This one-pot creamy garlic pasta is the weeknight dinner I lean on when I want something cozy, rich, and fast—with minimal dishes. The pasta cooks right in the pan, soaking up a garlicky, creamy sauce that tastes like it came from a restaurant.

Why you’ll love this one-pot pasta
- One pan, fewer dishes, and a streamlined cleanup
- Big garlic flavor with a creamy, glossy sauce
- Ready fast (about 25 minutes start to finish)
- Easy to customize with chicken, shrimp, or veggies
Ingredients
- 8 oz spaghetti or linguine
- 2 tbsp butter
- 1 tbsp olive oil
- 6 cloves garlic, minced
- 3 cups low-sodium chicken broth (or vegetable broth)
- 1 cup heavy cream
- 1/2 cup finely grated Parmesan, plus more to serve
- 1/2 tsp kosher salt, plus more to taste
- 1/4 tsp black pepper, plus more to taste
- Pinch of red pepper flakes (optional)
- 1 tbsp lemon juice (optional, for brightness)
- 2 tbsp chopped parsley (optional)
How to make one-pot creamy garlic pasta
Use a large, deep skillet or wide saucepan (12-inch is ideal) so the pasta can lay mostly flat and cook evenly.
- In a large skillet over medium heat, melt the butter with the olive oil.
- Add the minced garlic and cook for 30–60 seconds until fragrant (don’t let it brown).
- Add the broth, cream, salt, pepper, and red pepper flakes (if using). Stir to combine.
- Add the pasta and gently press it down so it’s mostly submerged. Bring to a simmer.
- Cook at a steady simmer, stirring and turning the pasta every 1–2 minutes, until al dente and the sauce has thickened, about 10–12 minutes (timing depends on pasta shape).

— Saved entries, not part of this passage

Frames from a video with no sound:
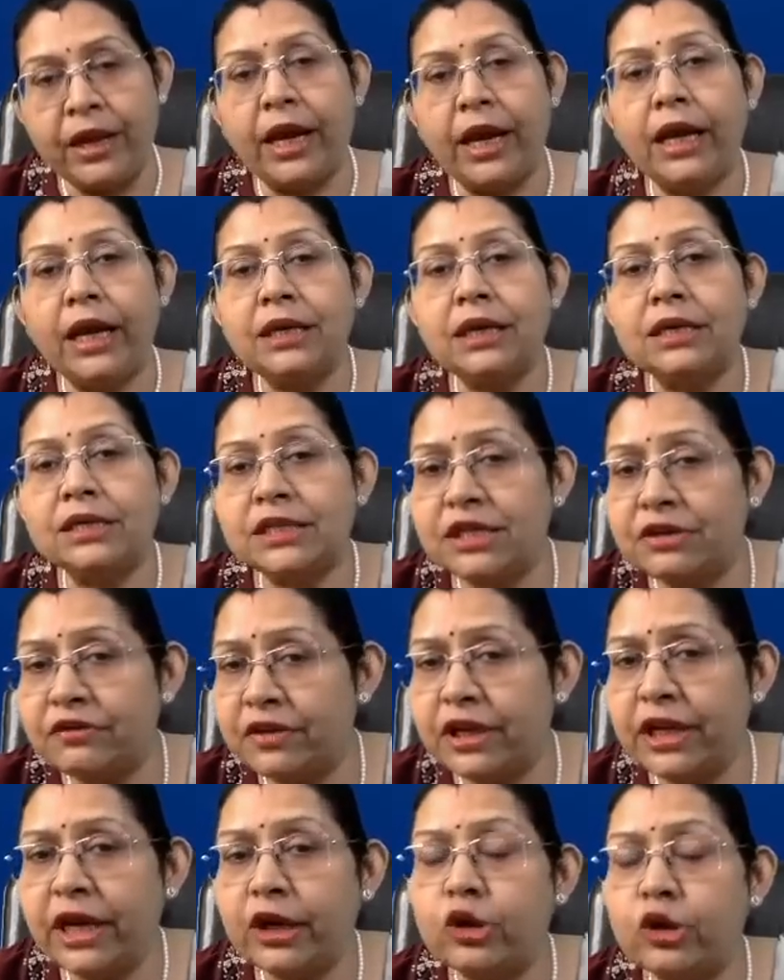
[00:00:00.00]
And
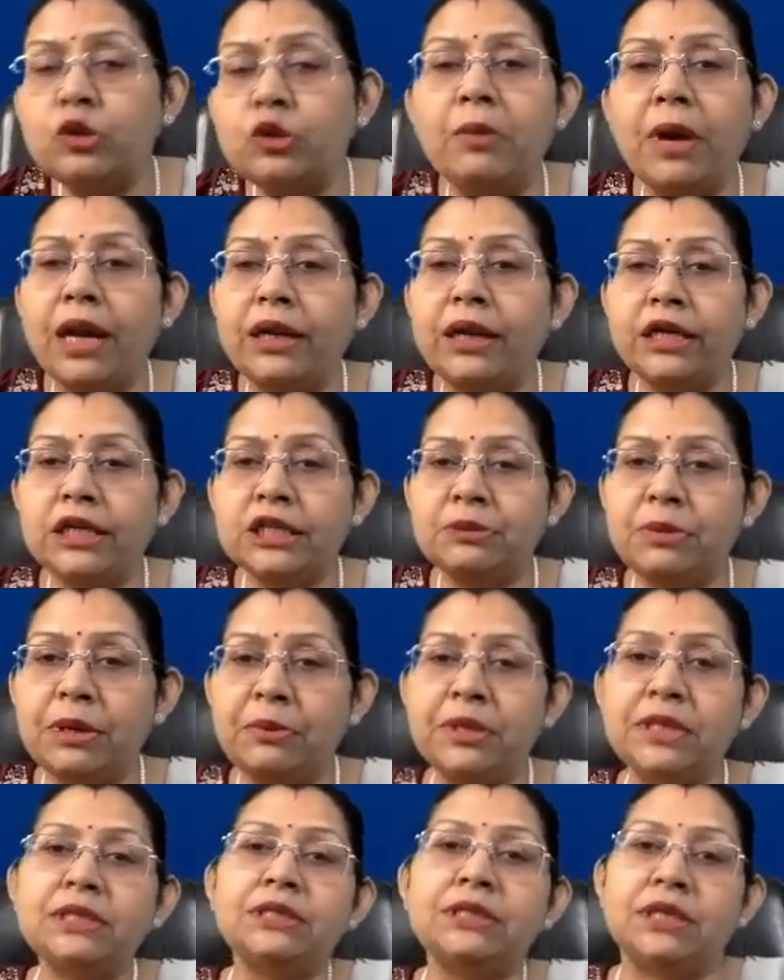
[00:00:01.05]
severely acute malnourished
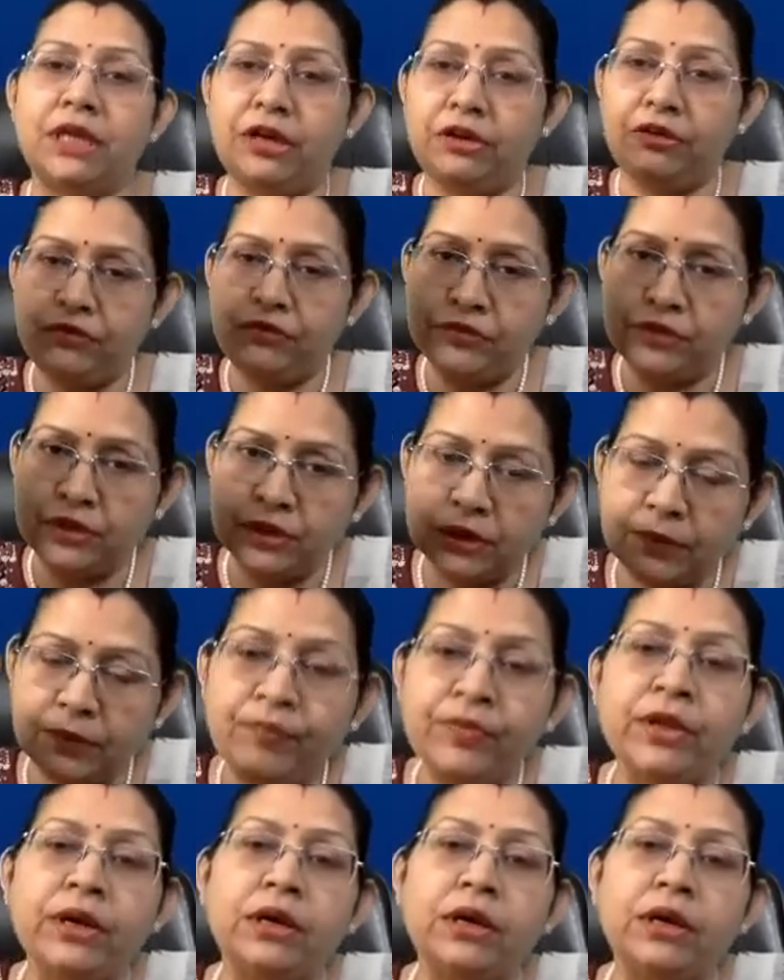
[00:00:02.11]
babies, if the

- Turn heat to low. Stir in Parmesan until melted and creamy.
- Finish with lemon juice (if using). Taste and adjust salt and pepper.

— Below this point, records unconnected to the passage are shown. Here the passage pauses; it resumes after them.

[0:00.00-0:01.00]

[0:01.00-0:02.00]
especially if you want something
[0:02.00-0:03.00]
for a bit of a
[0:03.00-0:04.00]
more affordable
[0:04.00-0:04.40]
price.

- Serve immediately with more Parmesan and parsley.

Tips for a silky, creamy sauce
- Keep it at a simmer: A hard boil can reduce the liquid too quickly and cook unevenly.

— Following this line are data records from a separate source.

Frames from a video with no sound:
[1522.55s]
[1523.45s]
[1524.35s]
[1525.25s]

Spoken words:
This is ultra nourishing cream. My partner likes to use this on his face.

- Stir often: This prevents sticking and helps the pasta release starch to naturally thicken the sauce.
- Add cheese off the heat (or on low): Parmesan melts smoother and is less likely to clump.
- Adjust consistency at the end: If the sauce is too thick, splash in a little broth or cream. If it’s thin, simmer 1–2 minutes longer, stirring.
Easy add-ins and variations
- Protein: Stir in shredded rotisserie chicken, cooked bacon, or sautéed shrimp.
- Veggies: Add baby spinach at the end, or sauté mushrooms before the garlic.
- Extra flavor: A pinch of Italian seasoning or a spoonful of pesto is great here.
- Make it lighter: Use half-and-half (sauce will be a bit less rich) and add extra Parmesan for body.
Serving ideas
- Simple green salad with vinaigrette
- Roasted broccoli or asparagus
- Garlic bread or warm crusty bread

Storage and reheating
- Store: Refrigerate in an airtight container for up to 3 days.
- Reheat: Warm gently on the stovetop or microwave with a splash of broth, cream, or milk to loosen the sauce.
One-Pot Creamy Garlic Pasta Recipe
- Prep time: 5 minutes
- Cook time: 15–20 minutes
- Total time: ~25 minutes
- Servings: 3–4
Instructions
- Melt butter and olive oil in a large skillet over medium heat. Add garlic and cook 30–60 seconds until fragrant.
- Add broth, cream, salt, pepper, and red pepper flakes (optional). Stir.
- Add pasta. Bring to a simmer and cook 10–12 minutes, stirring often, until pasta is al dente and sauce thickens.
- Reduce heat to low and stir in Parmesan until smooth and creamy.
- Finish with lemon juice (optional). Taste and adjust seasoning. Serve hot with extra Parmesan and parsley.
Notes
- If your pasta isn’t fully tender when the liquid reduces, add 1/4 cup broth at a time and keep simmering until al dente.
- For best texture, serve right away—cream sauces thicken as they sit.